From 1985 to 2002, he worked as a lecturer at the Department of stage and visual arts of the same university, and from 1985 as an artist in the Municipal theatres of the Istanbul parliament. He created close to a hundred projects for the set, costume and light. From 1987 he has been painting oil on canvas. He had two exhibitions in Istanbul.
Set designs (selection): Ilhami Emin–Jordan Plevnesh, Black Feather, d. Vlado Cvetanovski, Turskish Theatre Skoplje; Molier, Tartuffe, d. Rahim Burhan, Kosovo State Theatre; M. Selimović, Fortress, d. Nebojša Bradić, Kruševac Theatre / Belgrade Drama Theatre; G. Puccini, La Boheme, d. Sulejman Kupusović, Sarajevo State Opera and Theatre; Franz Lehar, Merry Widow, d. Stephanie Jamnickz, Croatian National Theatre.

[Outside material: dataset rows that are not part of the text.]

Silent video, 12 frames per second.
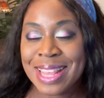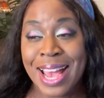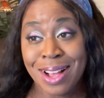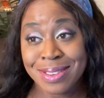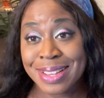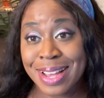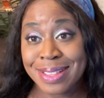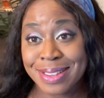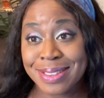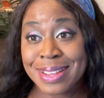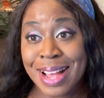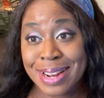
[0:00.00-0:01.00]
The outside
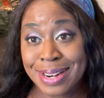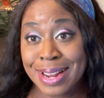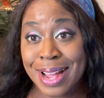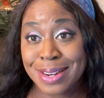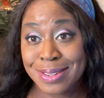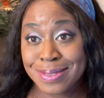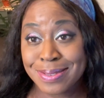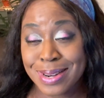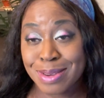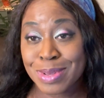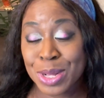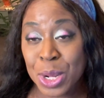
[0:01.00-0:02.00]
looks kind of
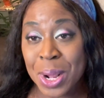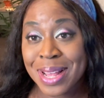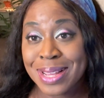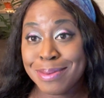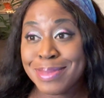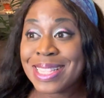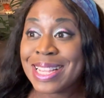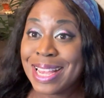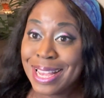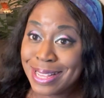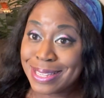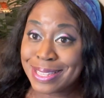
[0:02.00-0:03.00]
nondescript, but the
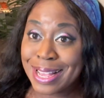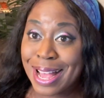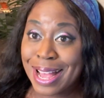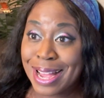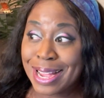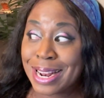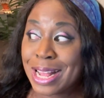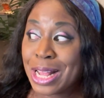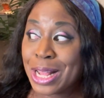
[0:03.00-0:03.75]
insideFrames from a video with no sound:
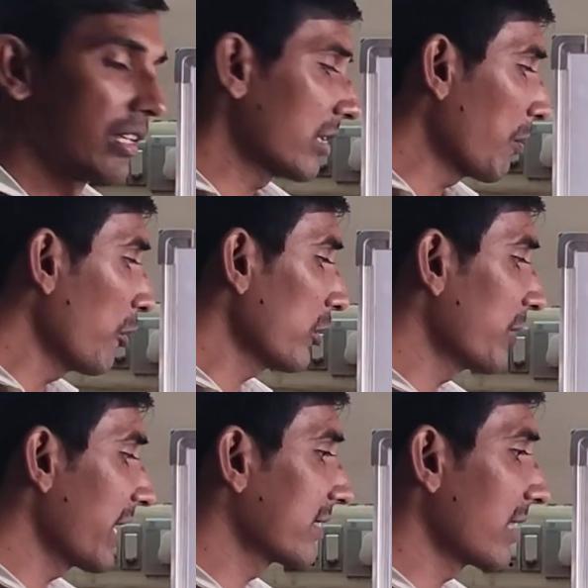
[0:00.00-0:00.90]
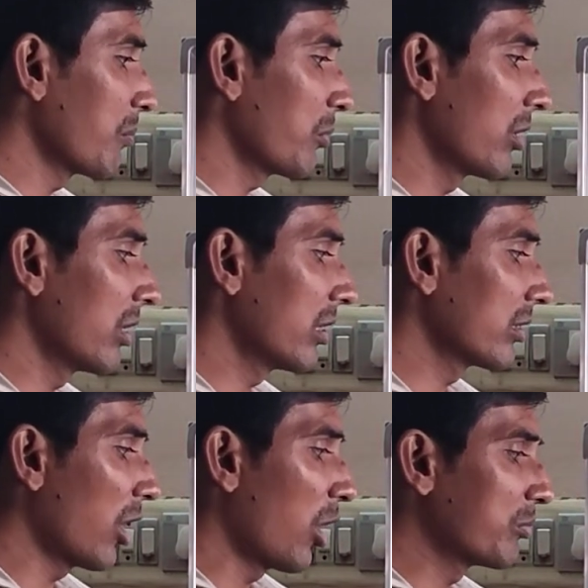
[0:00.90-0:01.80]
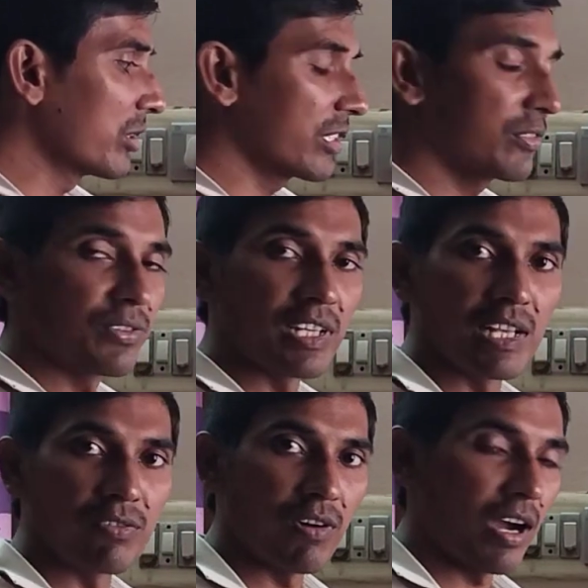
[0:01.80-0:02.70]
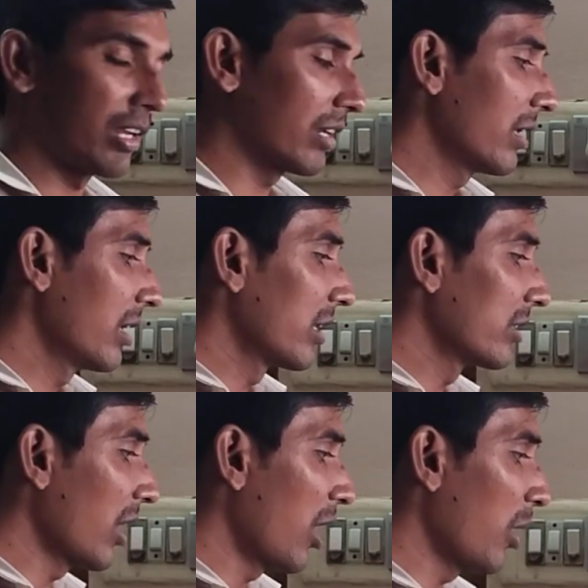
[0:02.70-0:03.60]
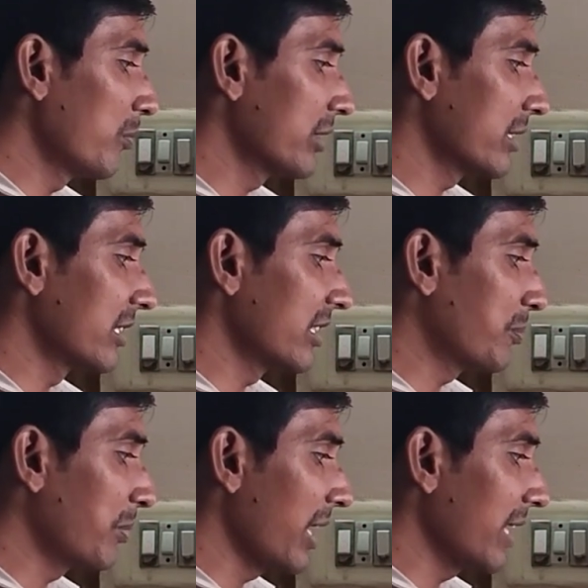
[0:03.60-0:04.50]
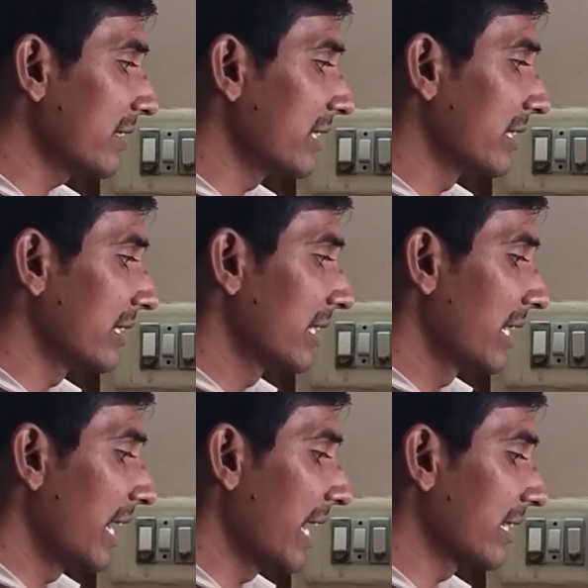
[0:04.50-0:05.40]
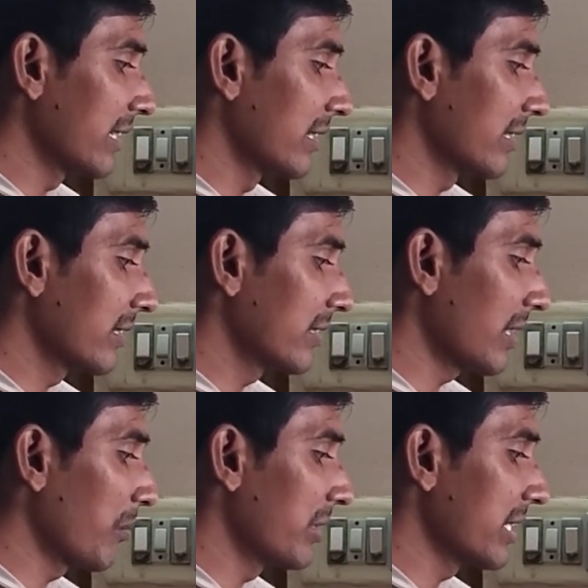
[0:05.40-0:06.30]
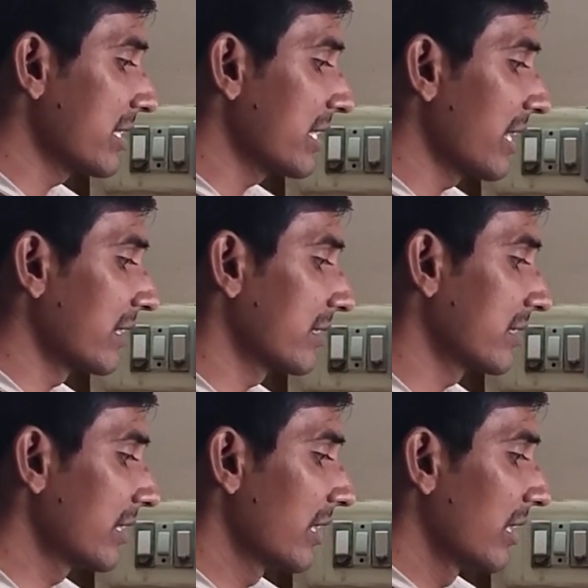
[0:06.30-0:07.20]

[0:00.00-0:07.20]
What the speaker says: Suppose for example the object is freely fall, the object displaced at some distance,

Director: M. Selimović, Death and the Dervish, Kocaeli Municipal Theatres (2009); Ozen Jula, A Place in the Middle of the Earth, Bosnian State Theatre Zenica; Hristo Boichev, Orchestra on Titanic, Theatre troupe 'Qatar' (2007); Mehmet Baydur, The Player’s Ochra with Minced Meat, Bosnian State Theatre Zenica (2006); Daha Al Rahbi, The Model, Sirian State Theatre (2006).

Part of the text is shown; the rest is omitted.